I’m a little defensive about my “bride” status. I totally want to marry Colin. I can’t wait to be his WIFE. But the business of being a bride feels a little sour to me. It’s such an overly-marketed industry. Brides-to-be are assaulted by a constant barrage of magazine and blog articles that tell them what they should be doing, thinking, checking off their lists… There’s pressure to spend, diet, stretch and obsess over the entire process of planning a wedding.
What’s your theme?
Where’s your ring?
Where are you getting married?
Are you doing a unity candle?
Who is officiating?
Who is catering?
Like… SHUT UP. If you want to know all these details, work hard to be on my good side so that you get invited, fool.
No, seriously.
I am trying really hard to follow my gut and my heart, not what the current trends are. I don’t usually have any trouble being non-traditional.
Bridesmaids and groomsmen? No thanks. I’d much rather my closest friends not feel pressure to have to pony up money for fancy clothes and make them stand with locked knees, risking an oh-my-god-she-fainted embarrassing experience.
Father giving me away? I’m sorry, I’m 30 years old and I’ve been married once. I’m also pretty sure that I was never something that my father would ever consider giving away. I’m his daughter and I always will be…

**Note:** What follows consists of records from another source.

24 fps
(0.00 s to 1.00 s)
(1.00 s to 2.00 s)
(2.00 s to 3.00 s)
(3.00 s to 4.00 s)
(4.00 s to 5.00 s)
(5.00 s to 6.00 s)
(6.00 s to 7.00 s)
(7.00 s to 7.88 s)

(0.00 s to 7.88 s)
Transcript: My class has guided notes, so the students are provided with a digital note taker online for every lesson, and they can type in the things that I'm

Overpriced bouquet? How about wildflowers instead? Or just a whole crap load of baby’s breath tied with twine? Or maybe no flowers for me at all. What if I just carry an axe? Or a whomp-’em stick?
White dress with train and veil complete with faux-virginity? What about a cute yellow dress instead? How about something I’ll feel beautiful in on THAT DAY and any other day I decide to wear it?

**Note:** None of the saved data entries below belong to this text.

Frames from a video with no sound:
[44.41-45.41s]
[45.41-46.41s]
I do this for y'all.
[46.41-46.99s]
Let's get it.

Colin has to consistently reel me in. He’s more traditional than me, but still a very creative person who doesn’t feel like he has to do any of this “their” way… But he has to pull me back down to earth sometimes.

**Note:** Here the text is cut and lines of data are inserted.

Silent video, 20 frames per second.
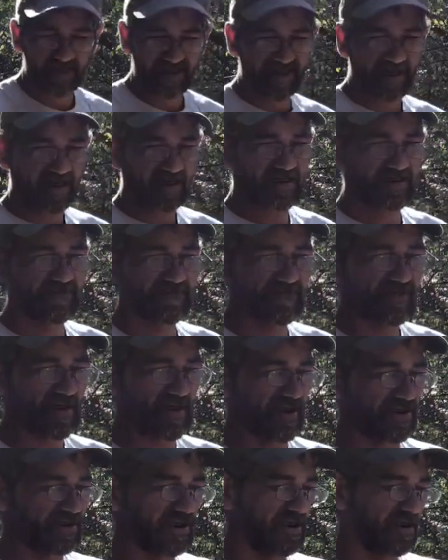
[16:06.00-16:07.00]
mechanic's
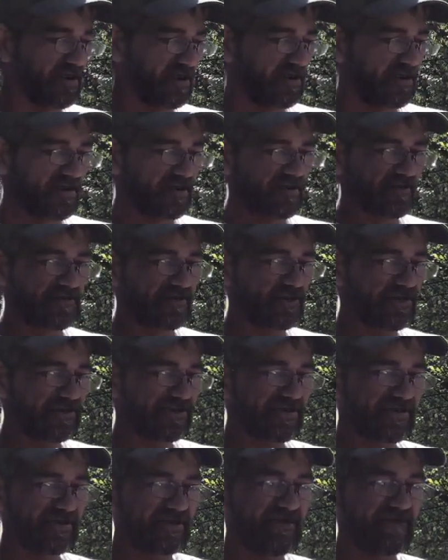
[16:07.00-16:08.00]
brush.
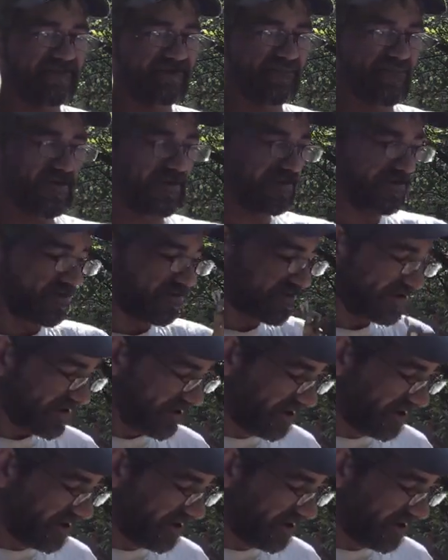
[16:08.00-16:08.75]
Good stiff bristles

It’s going to be interesting planning this wedding. Our budget? Nearly invisible, it’s so tiny. Our plans? Big. Beautiful. We’re going to make it happen and I’m excited to share exactly HOW we plan to do it. So…
Enter the new blog category, Anti-Bride.
And holy crap — getting married in just over ten months, y ‘all!
Dude…anti-bride. This whole wedding nonsense is out of control. And unity candle my ass. Hate those things. Almost as much as I hate the sand art ceremony.
But… But… But… You mean you don’t want me to play the violin and sing sappy love songs from the late eighties while you and Jer stand in front of trio of white tapers and whisper to each other for six minutes?